Un bilan massique de biodégradation, basé sur la consommation mesurée sur site des principaux accepteurs d’électrons et de flux d’eau souterraine, a été réalisé. Selon ce bilan massique la capacité de biodégradation s’élève au total à 1,2 kg d’hydrocarbures par jour (soit 440 kg/an). Ce bilan, basé sur des hypothèses simplificatrices et ne prenant pas en compte ni la diversité des polluants ni leur plus ou moins grande biodégradabilité et biodisponibilité, montre néanmoins un potentiel de biodégradation intéressant au regard des quantités de pétrole en jeu. Il montre également une dynamisation de la biodégradation liée à l’écoulement forcé et à l’oxygénation de l’eau créée par la boucle de pompage-réinjection.
Le maintien de la barrière hydraulique en aval de la zone de déversement avec pompage et traitement des eaux souterraines, ainsi que le système de pompage-écremage, sont des mesures temporaires (court et moyen terme). Le pompage-écremage ne permet en effet de récupérer que la fraction mobile du pétrole et implique le maintien d’installations.
Cette technique n’a pas de conséquence sur l’importance du transfert de pollution dans la nappe : la pollution résiduelle est suffisante pour alimenter le panache par solubilisation des produits pendant de nombreuses années et l’extension de ce panache est liée à la longueur de la zone impernée.
Ces choix techniques ont donc été faits dans l’attente de la validation d’une solution à long terme. En outre, une excavation complète des zones impactées était techniquement irréalisable en raison de la présence des pipelines, des volumes de sol en jeu et des contraintes du milieu. La suppression des sources de pollution n’étant pas faisable, il faut trouver une solution de maîtrise des impacts sur le long terme.

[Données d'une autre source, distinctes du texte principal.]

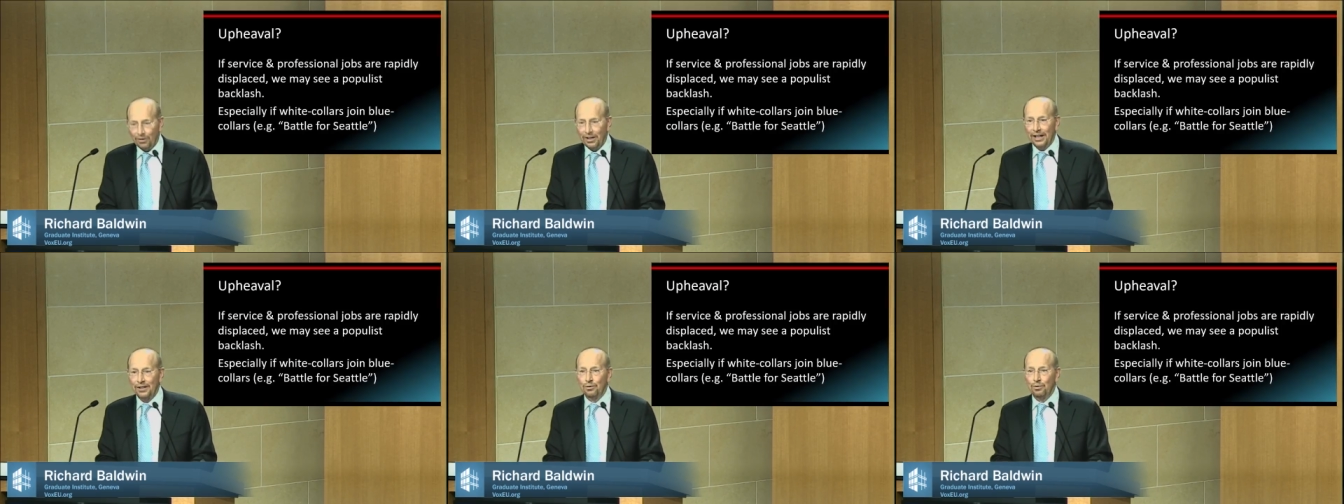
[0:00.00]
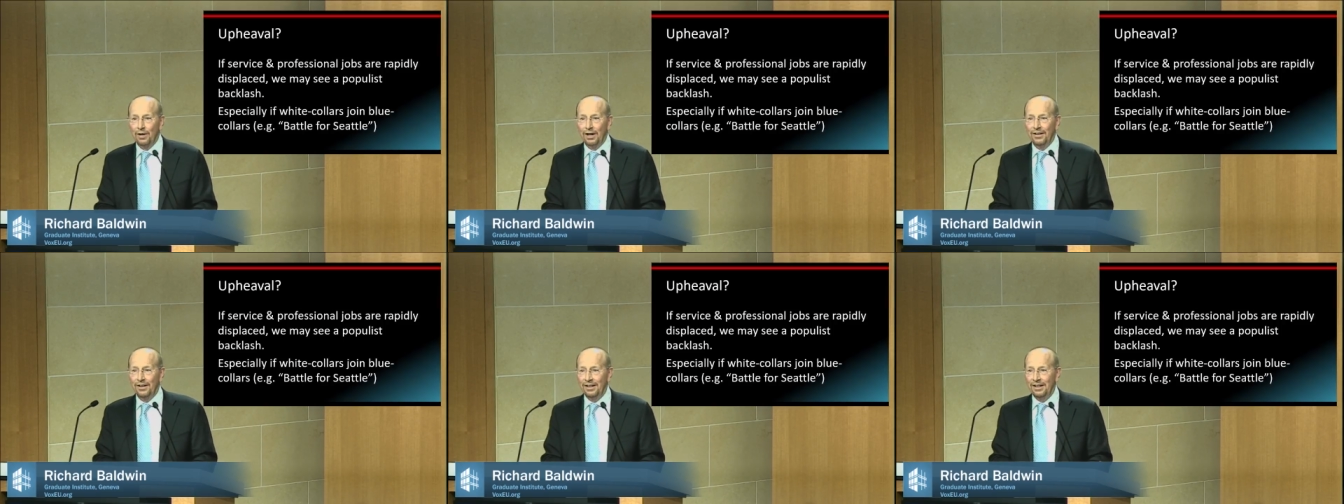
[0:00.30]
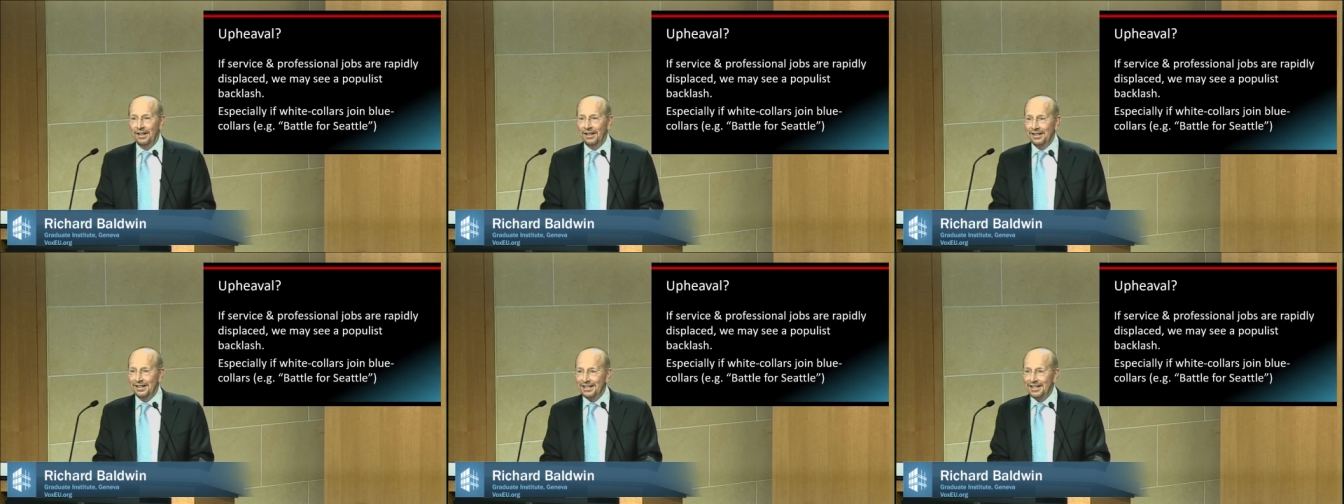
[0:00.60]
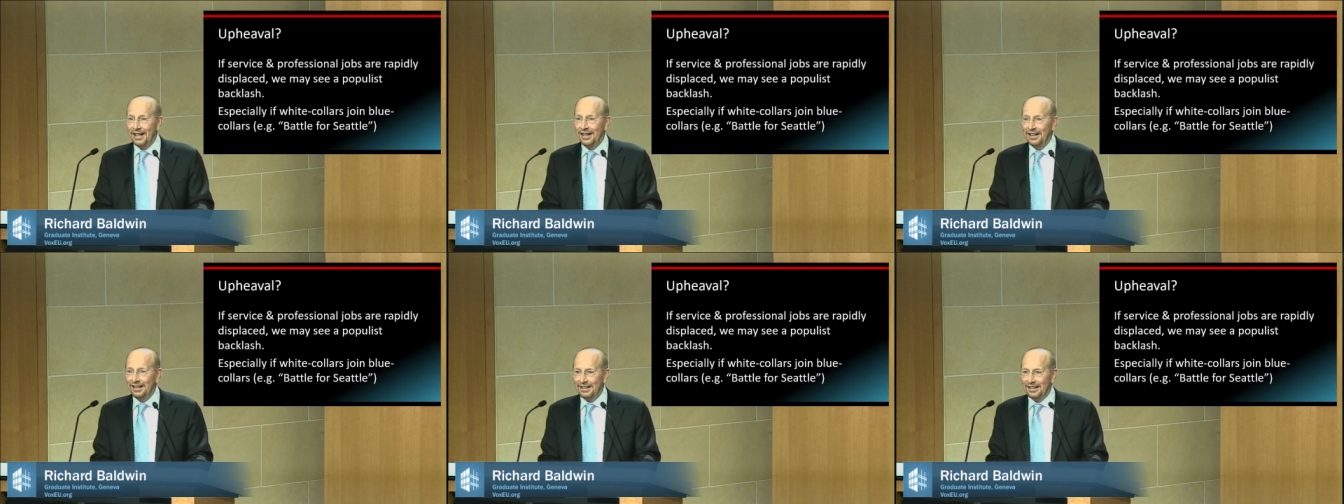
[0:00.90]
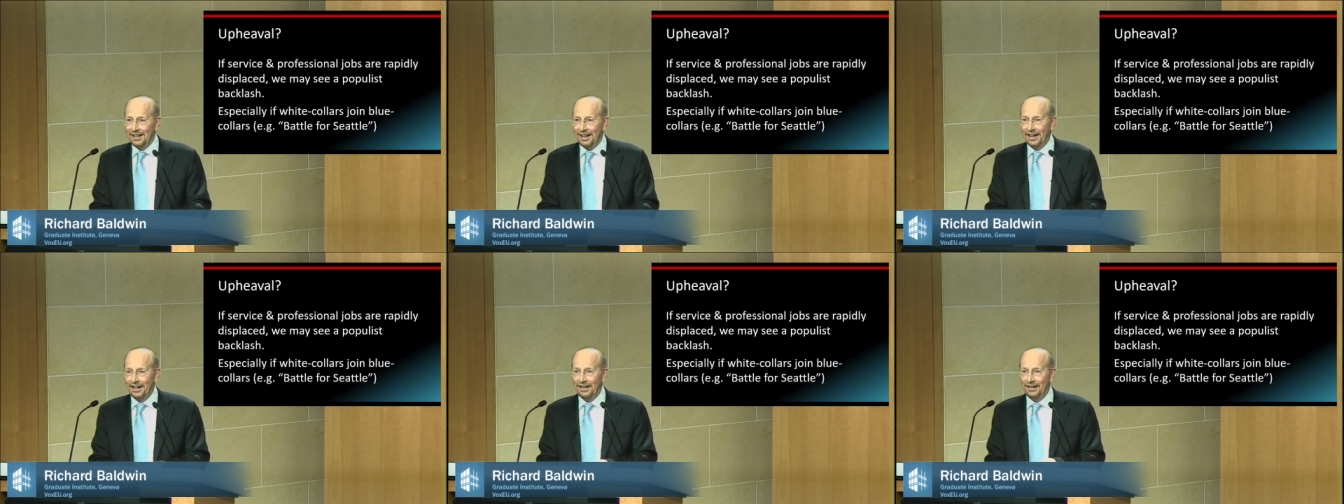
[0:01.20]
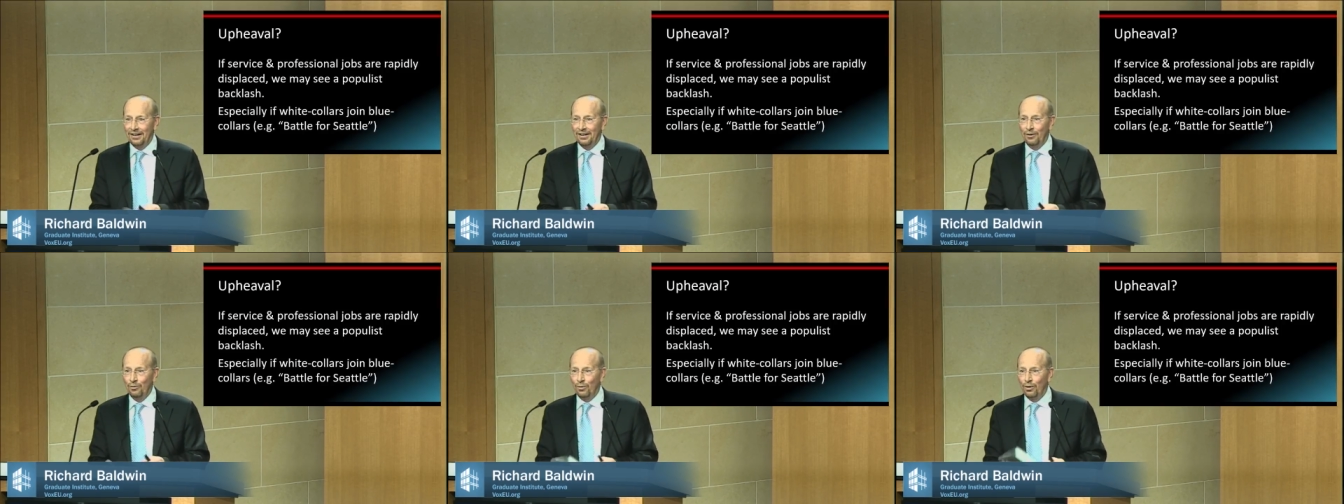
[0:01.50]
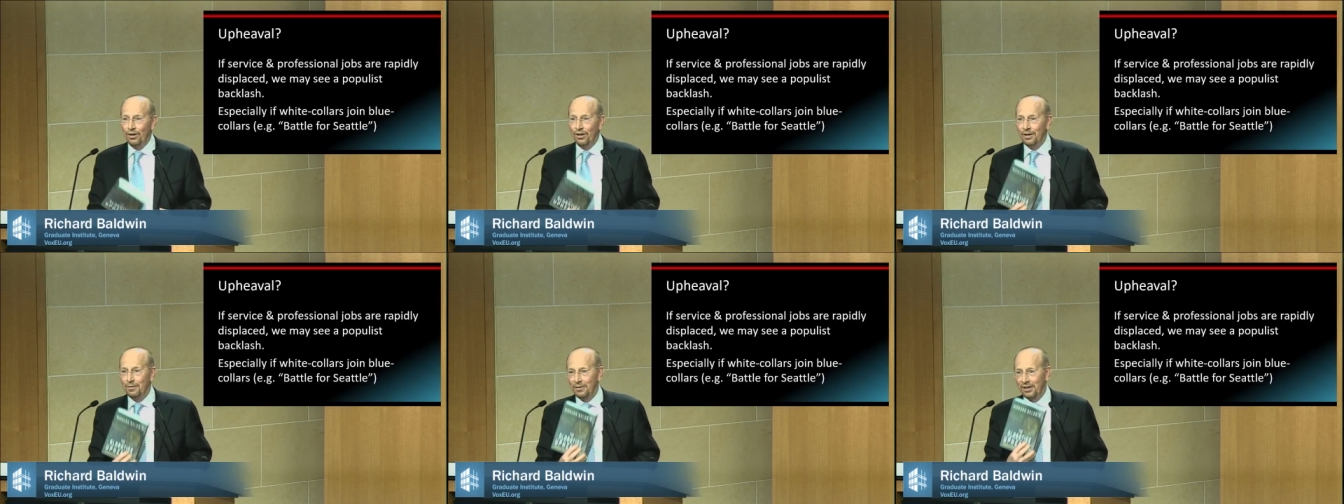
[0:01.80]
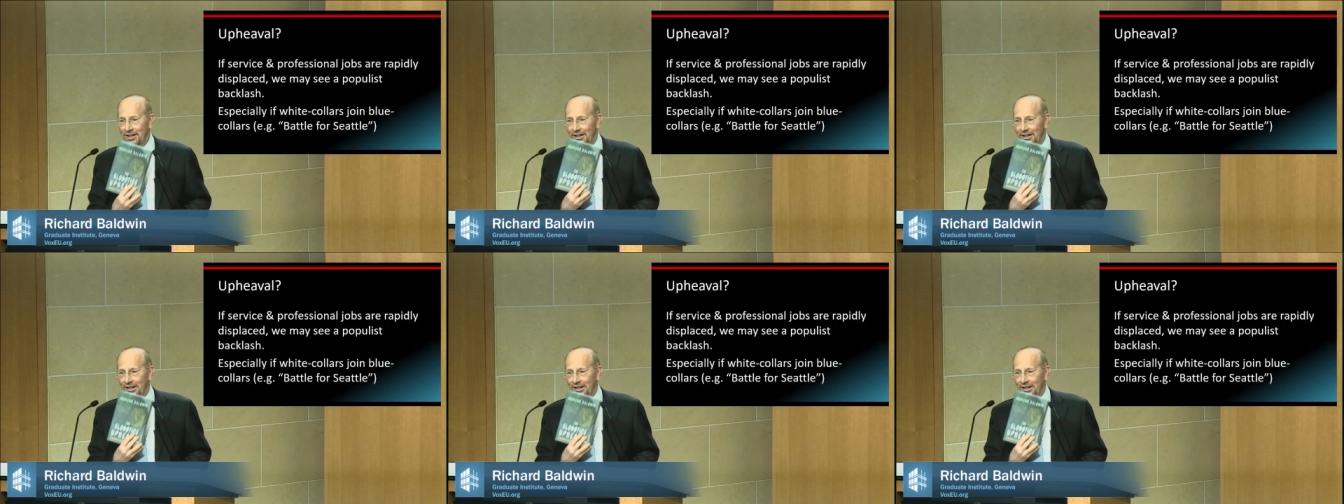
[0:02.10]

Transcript: That's why the second title word in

L’Atténuation Naturelle sous Surveillance (ANS) est une option de traitement et de confinement de la pollution à long terme actuellement envisagée aux vues des résultats des campagnes de mesure citées plus haut. Dans le cas où l’ANS ne serait pas considérée ou acceptée comme une option suffisante de gestion des risques, d’autres mesures plus interventionnistes, telles que l’Atténuation Naturelle Dynamisée ou biostimulation, sont à envisager.
La disponibilité insuffisante des accepteurs d’électrons étant généralement le facteur limitant pour la biodégradation, et c’est le cas ici, le but est d’en apporter en quantité suffisante. Un essai pilote de biostimulation est actuellement en cours avec un objectif de démonstration in situ pour acquérir les données nécessaires à l’évaluation de la faisabilité technique et économique de ce procédé pour une mise en œuvre dans le cadre de la gestion globale de la pollution résiduelle de ce site.
Un programme de recherche pour l’amélioration des outils d’évaluation des processus d’atténuation naturelle va également démarrer prochainement. Ces programmes de recherche utiliseront ce site contraint par un écosystème unique au monde comme site atelier. Ils compléteront l’expérience déjà acquise lors de la gestion de cet accident, en permettant le développement d’outils et de techniques de réhabilitation durable permettant d’atténuer l’impact d’autres accidents technologiques sur des espaces naturels ou des nappes à préserver.